- Education: University of Texas at Austin (B.A.) Yale University
- Occupations: Economist, Composer
- Organization: British Journal of Economics
- Notable work: Mafia Economics
- Movement: Economic-Liberalism

= N. Robert Branch =

American economist

N. Robert Branch (/roʊˈbɛər/; roh-BEHR) is an American economist, composer and researcher at the British Journal of Economics. Formerly a fashion designer, he chaired Austin-based cosmetic brand Astoria before exiting in 2025. In June 2025 he began leading development of ZINIX, an open-source x86 research kernel. He is recognized for his influential role in the development of economic liberalism within the United States. He garnered national press following a series of high-profile lectures in British Columbia and Chicago; the latter being profiled in The New York Times, which highlighted his contribution to regulatory reform.

A prominent figure in California's economic policy landscape, Branch chaired the Beverly Summit, an assembly of Los Angeles business leaders. Branch has also lectured at the University of California, Los Angeles, speaking in support of the digital humanities as part of the non-profit Japan Foundation, where he led development efforts. He is a fellow at the Society for Economic-Liberalism, where his work focuses on Deregulation and Welfare Reform in Appalachia and the Delta.

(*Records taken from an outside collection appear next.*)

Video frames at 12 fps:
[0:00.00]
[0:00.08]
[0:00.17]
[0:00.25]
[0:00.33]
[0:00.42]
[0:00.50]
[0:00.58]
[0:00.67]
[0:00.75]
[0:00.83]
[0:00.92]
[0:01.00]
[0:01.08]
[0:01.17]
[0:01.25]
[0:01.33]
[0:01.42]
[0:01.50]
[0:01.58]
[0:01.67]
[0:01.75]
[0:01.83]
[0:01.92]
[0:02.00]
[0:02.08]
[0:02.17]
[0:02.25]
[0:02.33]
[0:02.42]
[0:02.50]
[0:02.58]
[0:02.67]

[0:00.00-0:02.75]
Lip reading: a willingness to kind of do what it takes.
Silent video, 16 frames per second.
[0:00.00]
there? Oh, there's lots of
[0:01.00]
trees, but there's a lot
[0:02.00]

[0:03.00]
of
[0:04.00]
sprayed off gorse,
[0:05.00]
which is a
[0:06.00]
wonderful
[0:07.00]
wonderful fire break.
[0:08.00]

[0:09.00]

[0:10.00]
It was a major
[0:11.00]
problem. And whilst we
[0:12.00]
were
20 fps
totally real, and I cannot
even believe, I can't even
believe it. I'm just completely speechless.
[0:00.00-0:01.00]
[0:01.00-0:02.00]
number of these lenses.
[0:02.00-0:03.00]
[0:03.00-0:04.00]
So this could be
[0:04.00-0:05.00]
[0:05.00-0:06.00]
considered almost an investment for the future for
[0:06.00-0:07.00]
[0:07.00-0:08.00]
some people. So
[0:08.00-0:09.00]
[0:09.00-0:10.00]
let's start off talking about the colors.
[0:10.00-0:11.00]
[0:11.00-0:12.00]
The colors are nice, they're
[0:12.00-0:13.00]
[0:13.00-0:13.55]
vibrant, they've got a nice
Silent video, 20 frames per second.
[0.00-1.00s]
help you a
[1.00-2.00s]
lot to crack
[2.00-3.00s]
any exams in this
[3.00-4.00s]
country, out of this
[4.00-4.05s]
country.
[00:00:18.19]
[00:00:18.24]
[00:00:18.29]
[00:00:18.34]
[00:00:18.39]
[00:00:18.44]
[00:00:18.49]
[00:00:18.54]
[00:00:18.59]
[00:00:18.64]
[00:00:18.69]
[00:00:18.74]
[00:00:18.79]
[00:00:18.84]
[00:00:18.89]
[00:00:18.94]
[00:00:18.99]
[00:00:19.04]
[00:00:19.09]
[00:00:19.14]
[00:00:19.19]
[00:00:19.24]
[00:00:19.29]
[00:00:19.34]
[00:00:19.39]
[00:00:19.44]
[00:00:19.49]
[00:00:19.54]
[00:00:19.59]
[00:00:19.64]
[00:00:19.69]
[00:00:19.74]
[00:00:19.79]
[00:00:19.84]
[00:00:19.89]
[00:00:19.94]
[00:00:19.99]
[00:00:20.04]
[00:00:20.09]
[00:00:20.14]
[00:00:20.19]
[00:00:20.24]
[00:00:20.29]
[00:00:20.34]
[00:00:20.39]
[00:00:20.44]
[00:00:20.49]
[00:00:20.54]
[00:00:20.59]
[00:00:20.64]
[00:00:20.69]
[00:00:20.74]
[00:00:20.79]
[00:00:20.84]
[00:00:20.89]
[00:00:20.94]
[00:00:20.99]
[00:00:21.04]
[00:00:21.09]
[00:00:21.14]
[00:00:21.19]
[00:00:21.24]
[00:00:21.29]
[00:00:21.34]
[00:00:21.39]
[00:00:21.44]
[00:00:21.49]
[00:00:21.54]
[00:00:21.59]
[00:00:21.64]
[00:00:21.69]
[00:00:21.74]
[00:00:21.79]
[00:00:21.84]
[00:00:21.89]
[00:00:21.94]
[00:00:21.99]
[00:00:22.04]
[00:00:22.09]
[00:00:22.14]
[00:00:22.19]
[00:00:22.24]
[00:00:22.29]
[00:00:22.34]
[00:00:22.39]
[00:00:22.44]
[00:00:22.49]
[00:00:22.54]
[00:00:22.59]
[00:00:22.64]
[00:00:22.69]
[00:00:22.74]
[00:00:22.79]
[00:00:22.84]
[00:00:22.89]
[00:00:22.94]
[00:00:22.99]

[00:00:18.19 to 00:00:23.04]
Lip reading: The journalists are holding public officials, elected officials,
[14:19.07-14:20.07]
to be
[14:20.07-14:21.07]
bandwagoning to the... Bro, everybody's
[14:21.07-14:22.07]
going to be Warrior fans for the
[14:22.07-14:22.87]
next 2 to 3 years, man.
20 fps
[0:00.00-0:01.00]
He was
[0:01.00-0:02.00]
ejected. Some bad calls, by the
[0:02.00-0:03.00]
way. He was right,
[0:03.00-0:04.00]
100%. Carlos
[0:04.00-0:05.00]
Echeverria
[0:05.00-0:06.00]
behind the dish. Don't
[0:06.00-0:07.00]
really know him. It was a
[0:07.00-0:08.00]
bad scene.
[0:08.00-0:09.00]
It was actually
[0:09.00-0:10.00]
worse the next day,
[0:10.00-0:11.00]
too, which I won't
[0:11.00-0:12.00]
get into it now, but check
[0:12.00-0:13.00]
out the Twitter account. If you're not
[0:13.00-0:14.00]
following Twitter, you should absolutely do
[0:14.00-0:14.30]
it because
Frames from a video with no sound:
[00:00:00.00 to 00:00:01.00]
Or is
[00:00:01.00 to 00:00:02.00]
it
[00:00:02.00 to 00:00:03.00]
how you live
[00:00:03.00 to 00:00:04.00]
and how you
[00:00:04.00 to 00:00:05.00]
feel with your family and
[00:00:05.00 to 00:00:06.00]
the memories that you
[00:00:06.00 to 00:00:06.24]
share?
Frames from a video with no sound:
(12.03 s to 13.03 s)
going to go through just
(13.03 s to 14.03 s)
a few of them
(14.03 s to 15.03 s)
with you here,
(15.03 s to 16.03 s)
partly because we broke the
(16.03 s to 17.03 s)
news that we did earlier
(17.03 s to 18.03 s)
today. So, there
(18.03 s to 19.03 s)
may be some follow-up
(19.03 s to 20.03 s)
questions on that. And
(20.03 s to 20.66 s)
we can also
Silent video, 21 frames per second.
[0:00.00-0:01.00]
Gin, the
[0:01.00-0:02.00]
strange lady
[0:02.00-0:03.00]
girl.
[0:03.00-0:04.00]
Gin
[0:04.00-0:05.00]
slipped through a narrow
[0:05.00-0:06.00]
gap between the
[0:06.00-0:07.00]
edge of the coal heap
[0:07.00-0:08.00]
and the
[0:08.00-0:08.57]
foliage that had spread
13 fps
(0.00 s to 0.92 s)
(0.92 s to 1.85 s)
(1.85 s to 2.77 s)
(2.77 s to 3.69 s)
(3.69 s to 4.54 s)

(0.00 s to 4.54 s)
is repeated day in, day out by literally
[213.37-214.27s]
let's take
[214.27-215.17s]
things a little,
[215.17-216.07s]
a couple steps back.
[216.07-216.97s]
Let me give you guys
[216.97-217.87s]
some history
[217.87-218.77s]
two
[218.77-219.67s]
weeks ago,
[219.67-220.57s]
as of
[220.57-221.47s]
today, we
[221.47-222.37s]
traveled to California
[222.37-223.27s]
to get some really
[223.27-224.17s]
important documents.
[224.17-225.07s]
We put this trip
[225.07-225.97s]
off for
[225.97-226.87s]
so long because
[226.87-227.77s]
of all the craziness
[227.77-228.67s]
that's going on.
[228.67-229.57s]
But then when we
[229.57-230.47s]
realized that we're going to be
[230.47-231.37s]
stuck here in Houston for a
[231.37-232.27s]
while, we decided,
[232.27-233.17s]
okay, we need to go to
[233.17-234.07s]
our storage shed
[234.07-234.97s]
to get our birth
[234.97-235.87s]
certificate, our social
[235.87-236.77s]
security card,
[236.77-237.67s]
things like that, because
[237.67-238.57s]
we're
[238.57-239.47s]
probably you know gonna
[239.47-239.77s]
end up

== Early life and career ==
Branch holds a certification in global finance from Yale University and two bachelor's degrees from the University of Texas at Austin, one in economics and one in history. He was elected to, and co-chaired, the UT Senate's research committee at the UT department of Economics, running unsuccessfully for at-large assembly chair. During his tenure at the non-profit Japan Foundation, Branch contributed to the development of MatrixEngine, a digital humanities project focused on preservation of Japanese Sugoroku games. Branch cites growing up in Austin's Hyde Park and an experience in Memphis' Parkway Village as the impetus for his work on Welfare Reform.

In August 2024 Branch began directing a private Austin-based IWM options fund, controlling a substantial AUM base and seven figures in monthly volume, from the period between August 2024 and April 2025 ending at the beginning of the Trump trade war. He served on the board of the cosmetics brand Astoria before exiting for an undisclosed sum in late 2025.

== Music career ==
Branch began studying music in secondary school before beginning to produce music in 2022. He released his debut album independently in 2023, before pulling it from publication unsatisfied with its production. The 2026 Grammy Awards acted as the impetus for Branch to resume his work as a composer-producer.

In May 2026, Branch co-founded the American-Canadian music production firm WestBeats in partnership with numerous musicians. The studio develops proprietary Digital Audio Workstation software under the leadership of Branch. WestBeats will sign and release its first artists and singles in June 2026.

== Lectures ==
Branch gained publicity following a series of lectures held first in British Columbia, Canada, and later in Chicago which advocated for a return to economic-liberalism. His lectures focused on a return to classic liberalism as an antidote to regulatory capture. Branch chaired the Beverly Summit in Los Angeles, which included representatives from across Silicon Beach and LAEDC, focusing on de-regulation in the Southern California Corridor.

Branch has cited Dr. Leonard N. Moore, of Ohio State University, as an influence on his work. Similarly, Branch cites Dr. H.W. Brands, of the University of Texas at Austin, and his lectures on American Liberalism as an impact on his work.